INFORMATION PROVIDED:
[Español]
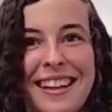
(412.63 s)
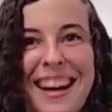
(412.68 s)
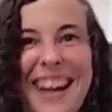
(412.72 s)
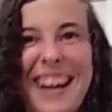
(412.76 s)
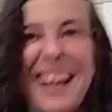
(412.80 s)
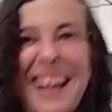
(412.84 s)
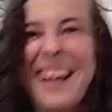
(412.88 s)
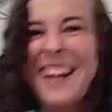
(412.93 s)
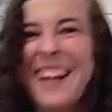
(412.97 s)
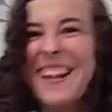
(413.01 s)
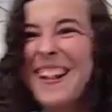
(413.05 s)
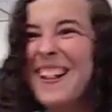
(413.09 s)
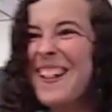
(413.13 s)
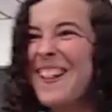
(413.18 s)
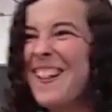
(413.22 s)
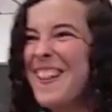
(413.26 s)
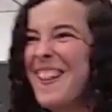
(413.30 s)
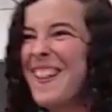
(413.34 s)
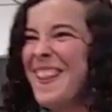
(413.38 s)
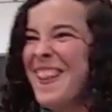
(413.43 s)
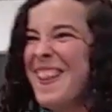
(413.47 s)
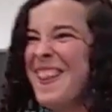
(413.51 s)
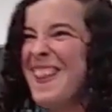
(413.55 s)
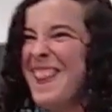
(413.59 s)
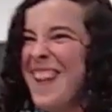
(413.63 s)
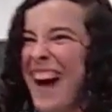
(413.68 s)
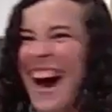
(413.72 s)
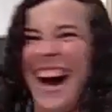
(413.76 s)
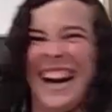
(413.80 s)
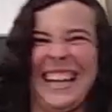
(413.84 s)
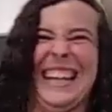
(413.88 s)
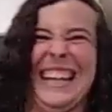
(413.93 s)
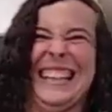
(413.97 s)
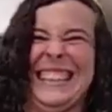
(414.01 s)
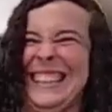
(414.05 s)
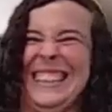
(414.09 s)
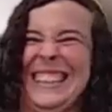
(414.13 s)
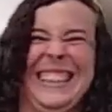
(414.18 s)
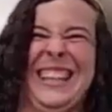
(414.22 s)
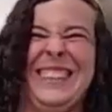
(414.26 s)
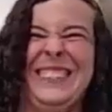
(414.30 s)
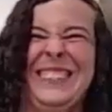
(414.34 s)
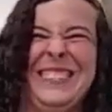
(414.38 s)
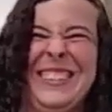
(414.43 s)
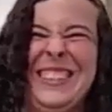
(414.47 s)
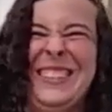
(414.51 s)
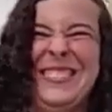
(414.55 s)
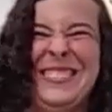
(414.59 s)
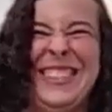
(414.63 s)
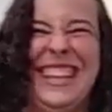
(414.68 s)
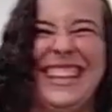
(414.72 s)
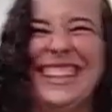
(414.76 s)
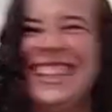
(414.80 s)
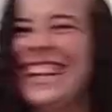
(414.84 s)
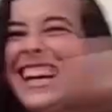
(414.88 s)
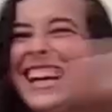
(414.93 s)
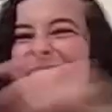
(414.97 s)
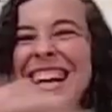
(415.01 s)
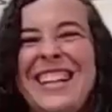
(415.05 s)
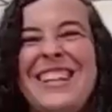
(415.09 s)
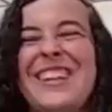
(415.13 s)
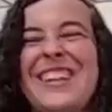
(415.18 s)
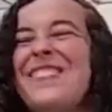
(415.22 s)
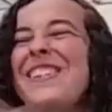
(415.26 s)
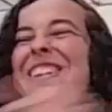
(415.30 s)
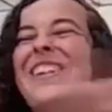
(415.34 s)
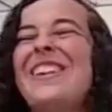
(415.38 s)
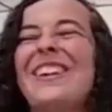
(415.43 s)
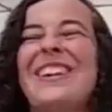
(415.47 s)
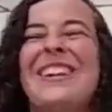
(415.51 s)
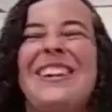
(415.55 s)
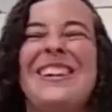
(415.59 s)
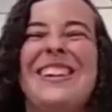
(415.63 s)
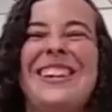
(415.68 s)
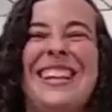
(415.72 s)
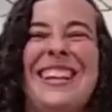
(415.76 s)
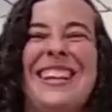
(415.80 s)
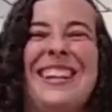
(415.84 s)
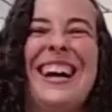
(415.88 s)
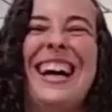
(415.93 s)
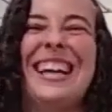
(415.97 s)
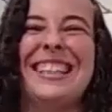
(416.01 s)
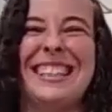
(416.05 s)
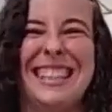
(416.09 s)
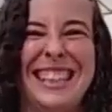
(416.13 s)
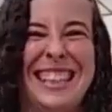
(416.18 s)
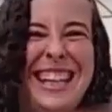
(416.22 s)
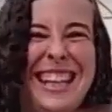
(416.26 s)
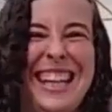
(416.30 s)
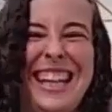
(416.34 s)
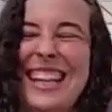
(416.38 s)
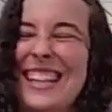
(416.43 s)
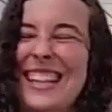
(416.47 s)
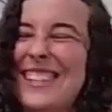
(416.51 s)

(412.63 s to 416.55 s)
Que bien te ha quedado. no me lo creo ni yo, así que...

GOAL OF THE EXERCISE:
Skip the pictures, then retype every line above exactly.

ANSWER TO THIS TASK:
[Español]
(412.63 s)
(412.68 s)
(412.72 s)
(412.76 s)
(412.80 s)
(412.84 s)
(412.88 s)
(412.93 s)
(412.97 s)
(413.01 s)
(413.05 s)
(413.09 s)
(413.13 s)
(413.18 s)
(413.22 s)
(413.26 s)
(413.30 s)
(413.34 s)
(413.38 s)
(413.43 s)
(413.47 s)
(413.51 s)
(413.55 s)
(413.59 s)
(413.63 s)
(413.68 s)
(413.72 s)
(413.76 s)
(413.80 s)
(413.84 s)
(413.88 s)
(413.93 s)
(413.97 s)
(414.01 s)
(414.05 s)
(414.09 s)
(414.13 s)
(414.18 s)
(414.22 s)
(414.26 s)
(414.30 s)
(414.34 s)
(414.38 s)
(414.43 s)
(414.47 s)
(414.51 s)
(414.55 s)
(414.59 s)
(414.63 s)
(414.68 s)
(414.72 s)
(414.76 s)
(414.80 s)
(414.84 s)
(414.88 s)
(414.93 s)
(414.97 s)
(415.01 s)
(415.05 s)
(415.09 s)
(415.13 s)
(415.18 s)
(415.22 s)
(415.26 s)
(415.30 s)
(415.34 s)
(415.38 s)
(415.43 s)
(415.47 s)
(415.51 s)
(415.55 s)
(415.59 s)
(415.63 s)
(415.68 s)
(415.72 s)
(415.76 s)
(415.80 s)
(415.84 s)
(415.88 s)
(415.93 s)
(415.97 s)
(416.01 s)
(416.05 s)
(416.09 s)
(416.13 s)
(416.18 s)
(416.22 s)
(416.26 s)
(416.30 s)
(416.34 s)
(416.38 s)
(416.43 s)
(416.47 s)
(416.51 s)

(412.63 s to 416.55 s)
Que bien te ha quedado. no me lo creo ni yo, así que...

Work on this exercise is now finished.